We’ll use the tidyverse and openintro packages.

library(tidyverse)
library(openintro)

Bone density - population

Suppose the bone density for 65-year-old women is normally distributed with mean 809 \(mg/cm^3\) and standard deviation of 140 \(mg/cm^3\).

Let \(x\) be the bone density of 65-year-old women. We can write this distribution of \(x\) in mathematical notation as

\[ x \sim N(\mu = 809, \sigma = 140) \]

Let’s set the parameters of this distribution as objects you can use later.

bone_density_mean <- 809
bone_density_sd <- 140

Exercise 1

Visualize the distribution of bone density of 65-year-old women.

# option 1: ggplot2
ggplot(
  data = tibble(x = c(bone_density_mean - bone_density_sd*3, bone_density_mean + bone_density_sd*3)),
  aes(x = x)) +
  stat_function(
    fun = dnorm, 
    args = list(mean = bone_density_mean, sd = bone_density_sd)
  )

# option 2: openintro -- shortcut
normTail(m = bone_density_mean, s = bone_density_sd)

Exercise 2

Before typing any code, based on what you know about the normal distribution, what do you expect the median bone density to be?

809 \(mg/cm^3\), since mean and median are roughly equal for symmetric distributions.

Exercise 3

What bone densities correspond to Q1 (25th percentile), Q2 (50th percentile), and Q3 (the 75th percentile) of this distribution? Use the qnorm() function to calculate these values.

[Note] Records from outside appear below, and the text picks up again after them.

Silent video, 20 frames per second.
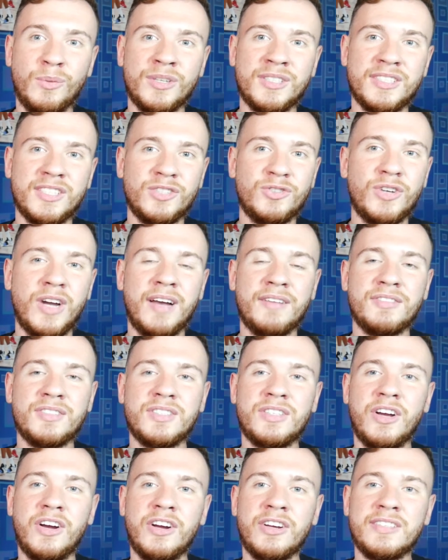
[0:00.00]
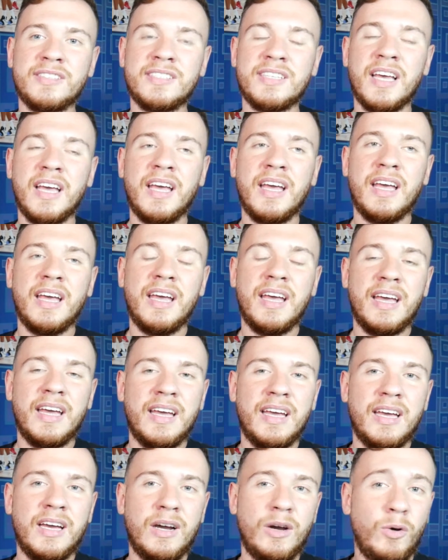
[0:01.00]
once the draft starts.
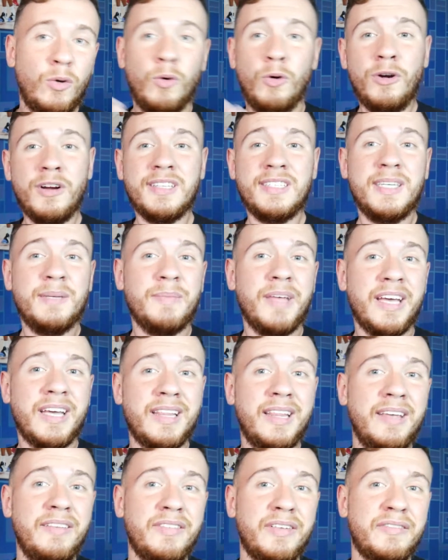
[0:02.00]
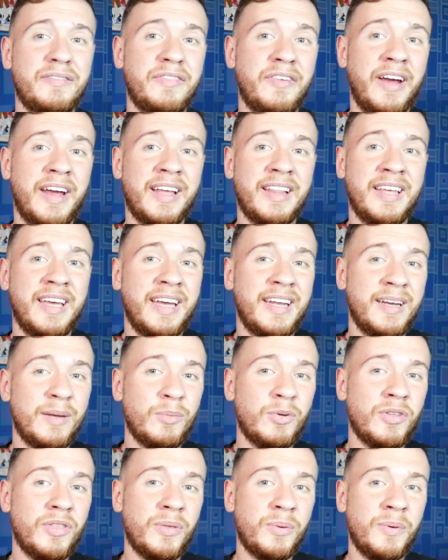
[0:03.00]
Or a team like Cleveland, frankly, at
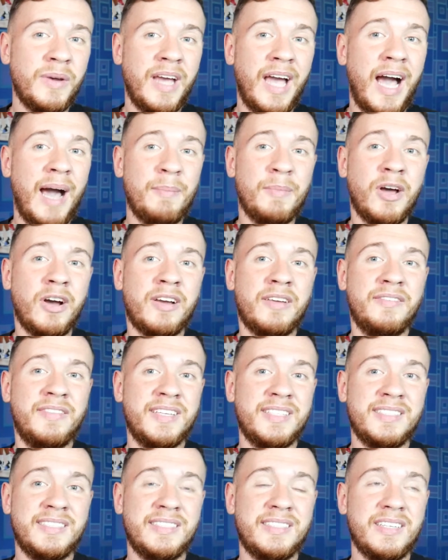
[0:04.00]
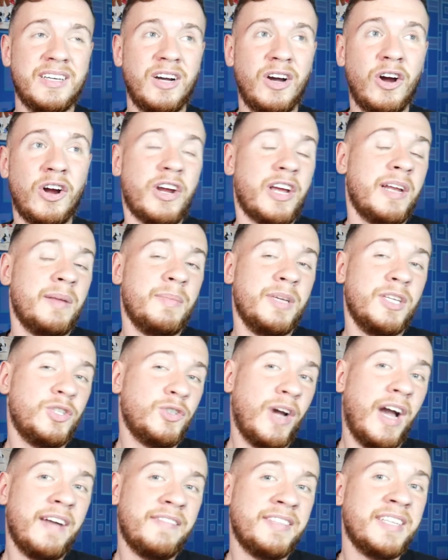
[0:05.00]
number three, I'm not convinced are gonna be
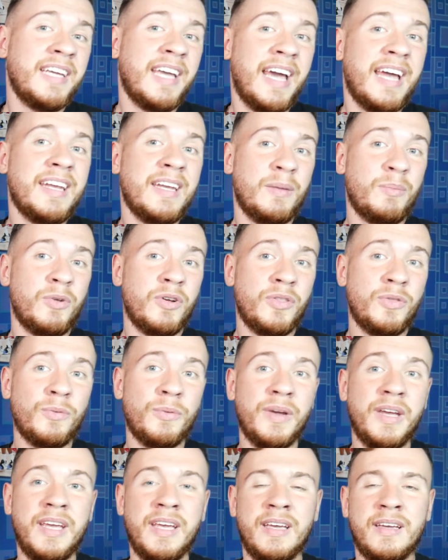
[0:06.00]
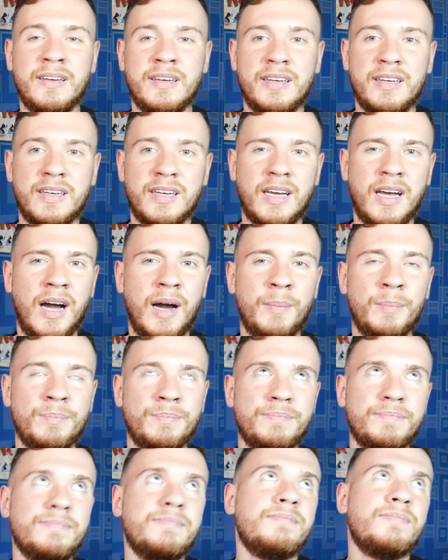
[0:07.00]
drafting at number three come
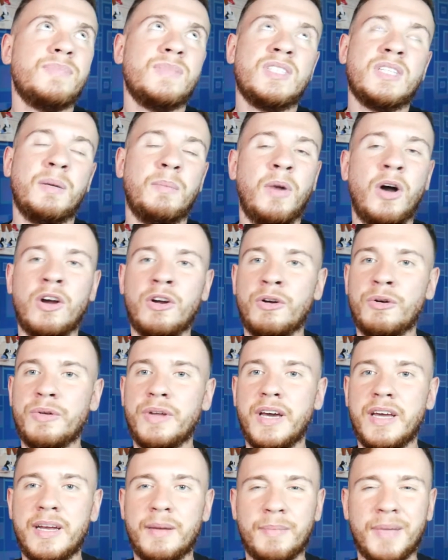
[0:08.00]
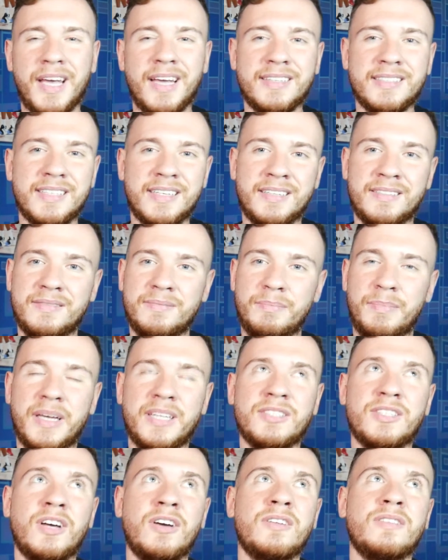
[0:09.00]
tomorrow night, I'm guessing,
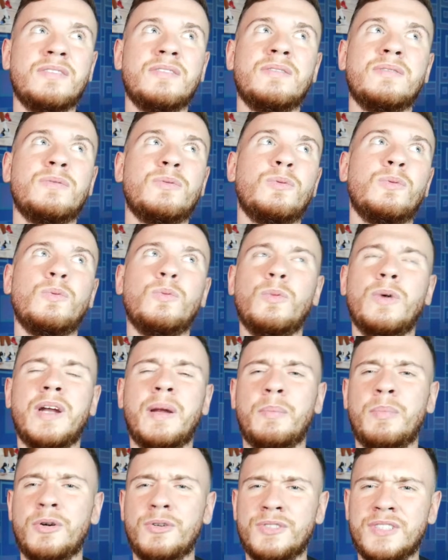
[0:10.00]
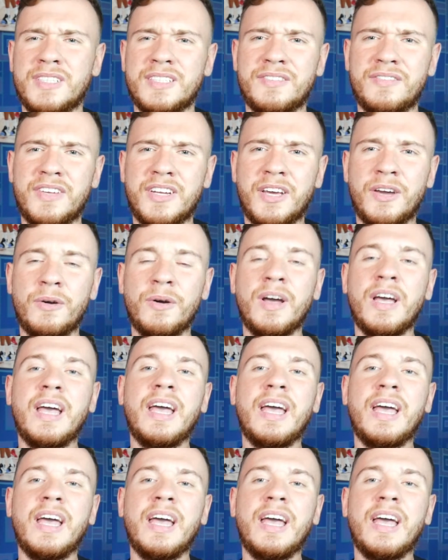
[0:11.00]
based on when I'm posting this video.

qnorm(p = 0.25, mean = bone_density_mean, sd = bone_density_sd)

[1] 714.5714

qnorm(p = 0.50, mean = bone_density_mean, sd = bone_density_sd)

[1] 809

qnorm(p = 0.75, mean = bone_density_mean, sd = bone_density_sd)

[1] 903.4286

Exercise 4

The densities of three woods are below:

Plywood: 540 \(mg/cm^3\)
Pine: 600 \(mg/cm^3\)
Mahogany: 710 \(mg/cm^3\)

Let’s set these as variables we can use later:

plywood <- 540
pine <- 600
mahogany <- 710

What is the probability that a randomly selected 65-year-old woman has bones less dense than Pine?

normTail(m = bone_density_mean, s = bone_density_sd, L = pine)

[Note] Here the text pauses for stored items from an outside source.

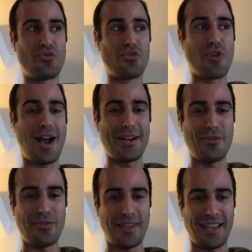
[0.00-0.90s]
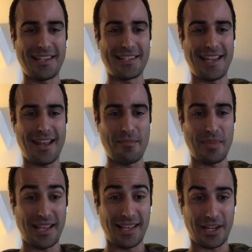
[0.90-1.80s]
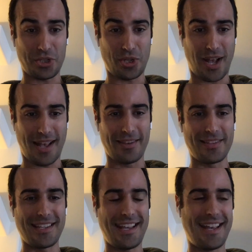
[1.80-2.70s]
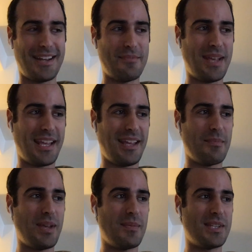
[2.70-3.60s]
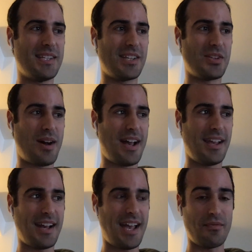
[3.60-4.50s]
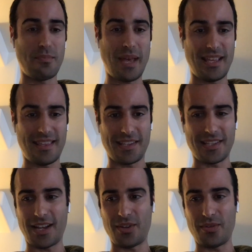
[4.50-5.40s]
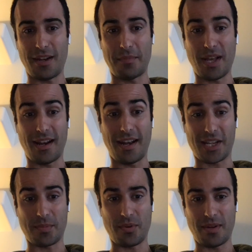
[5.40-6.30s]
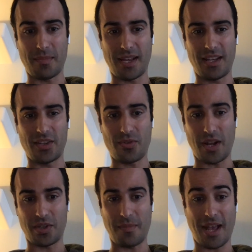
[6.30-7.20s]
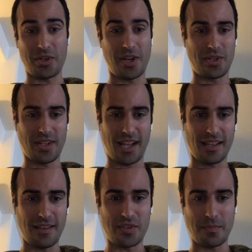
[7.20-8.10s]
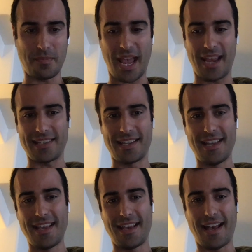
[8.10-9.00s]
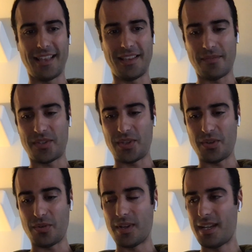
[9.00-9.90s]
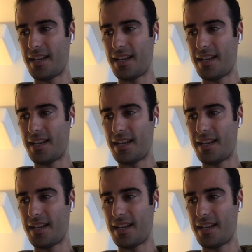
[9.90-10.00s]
trying new things and being like a child and making mistakes. So I have many things that I do that I'm not an expert in by any stretch of the imagination. Like I love to paint. I love to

pnorm(q = pine, mean = bone_density_mean, sd = bone_density_sd)

[1] 0.06773729

Exercise 5

Would you be surprised if a randomly selected 65-year-old woman had bone density less than Mahogany? What if she had bone density less than Plywood? Use the respective probabilities to support your response.

No for Mahogany, yes for Plywood.

# Mahogany
normTail(m = bone_density_mean, s = bone_density_sd, L = mahogany)

pnorm(q = mahogany, mean = bone_density_mean, sd = bone_density_sd)

[1] 0.2397389

# Plywood
normTail(m = bone_density_mean, s = bone_density_sd, L = plywood)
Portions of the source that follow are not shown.